Quylthulg boasts an argument-less macro expansion system. (Yes, there is
no argument about it: it *boasts* it. It is quite arrogant, you know.)
Where-ever text of the form `{foo}` appears in the source code, the
contents of the macro named `foo` are inserted at that point, replacing
`{foo}`. This process is called the *expansion* of `foo`. But it gets
worse: whereever text of the form `{bar}` appears in the contents of
that macro called `foo`, those too will be replaced by the contents of
the macro called `bar`. And so on. Three things to note:

-   If there is no macro called `foo`, `{foo}` will not be expanded.
-   If `{foo}` appears in the contents of `foo`, it will not be
    expanded.
-   Nor will it be expanded if it appears in the contents of `foo` as
    the result of expanding some other macro in the contents of `foo`.

(I stand corrected. That was more like 2.5 things to note.)

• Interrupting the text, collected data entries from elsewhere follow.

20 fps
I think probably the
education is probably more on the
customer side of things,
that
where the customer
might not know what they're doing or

Macros can be defined and redefined with the special macro-like form
`{*[foo][bar]}`. The first text between square brackets is the name of
the macro being defined; the text between the second square brackets is
the contents. Both texts can contain any symbols except unmatched `]`'s.
i.e. you can put square brackets in these texts as long as they nest
properly.

Now you see why we don't need arguments to these macros: you can simply
use macros as arguments. For example,

    {*[SQR][*{X}*{X}*]}{*[X][5]}{SQR}

uses an "argument macro" called `X` which it defines as `5` before
calling the `SQR` macro that uses it.

Note that macros are expanded before any scanning or parsing of the
program text begins. Thus they can be used to define identifiers,
labels, etc.

### Comments

The macro system also provides a way to insert comments into a Quylthulg
program. It should be noted that there are at least three schools of
thought on this subject.

The first school (Chilton County High School in Clanton, Alabama) says
that most comments that programmers write are next to useless anyway
(which is absolutely true) so there's no point in writing them at all.

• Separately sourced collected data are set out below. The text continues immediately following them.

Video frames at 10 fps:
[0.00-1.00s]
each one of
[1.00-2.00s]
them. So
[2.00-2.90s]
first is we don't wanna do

The second school (Gonzaga College S.J. in Dublin, Ireland — not to be
confused with Gonzaga University in Spokane, Washington) considers
comments to be valuable *as comments*, but not as source code. They
advocate their use in Quylthulg by the definition of macros that are
unlikely to be expanded for obscure syntactical reasons. For example,
`{*[}][This is my comment!]}`. Note that that macro *can* be expanded in
Quylthulg using `{}}`; it's just that the Gonzaga school hopes that you
won't do that, and hopes you get a syntax error if you try.

The third school (a school of fish) believes that comments are valuable,
not just as comments, but also as integral (or at least distracting)
parts of the computation, and champions their use in Quylthulg as string
literals involved in expressions that are ultimately discarded. For
example, `<~$Addition is fun!$<+1+2+<`.

### Integration with the Rest of the Language

To dispel the vicious rumours that the macro system used in Quylthulg
and the Quylthulg language are really independent and separate entities
which just *happen* to be sandwiched together there, we are quick to
point out that they are bound by two very important means:

-   At the beginning of the program, at a global scope, the identifier
    `$Number of Macros Defined$` is bound to an integer constant
    containing the number of unique macros that were defined during
    macro expansion before the program was parsed.
-   The panfix operator `%` applies macros to a Quylthulg string at
    runtime. The expression on the left-hand side should evaluate to a
    string which contains macro definitions. The expression on the
    right-hand side is the string to expand using these macro
    definitions.

Turing-Completeness
-------------------

Now, I claim that Quylthulg is Turing-complete — that is, that it can
compute anything that a Turing machine (or any other Turing-complete
system) can. I would provide a proof, but since the point of a proof is
to dispel doubt, and since you have not expressed any doubt so far (at
least none that I have been able to observe from my vantage point), and
since (statistically speaking anyway) you believe that fluoride in
drinking water promotes dental health, that the sun is a giant nuclear
furnace, that Wall Street is substantially different from Las Vegas,
that a low-fat diet is an effective way to lose weight, that black holes
exist, and that point of the War on Drugs is to stop people from harming
themselves — well, in light of all that, a proof hardly seems
called-for. Instead, I shall perform a series of short vignettes, each
intended to invoke the spirit of a different forest animal or
supermarket checkout animal. Then I shall spray you with a dose of a new
household aerosol which I have invented and which I am marketing under
the name "Doubt-B-Gone".

-   We can use `foreach` as an if-then-else construct by using lists to
    represent booleans.

    Using `null` to represent false, and `cons` anything to represent
    true, we use the `else` part of `foreach` to accomplish a boolean
    if-then-else. We can employ `;` to get boolean OR and nested
    `foreach`es to get boolean AND. (Detailed examples of these can be
    found in the unit tests of the Quylthulg reference interpreter,
    which is called "Qlzqqlzuup, Lord of Flesh".)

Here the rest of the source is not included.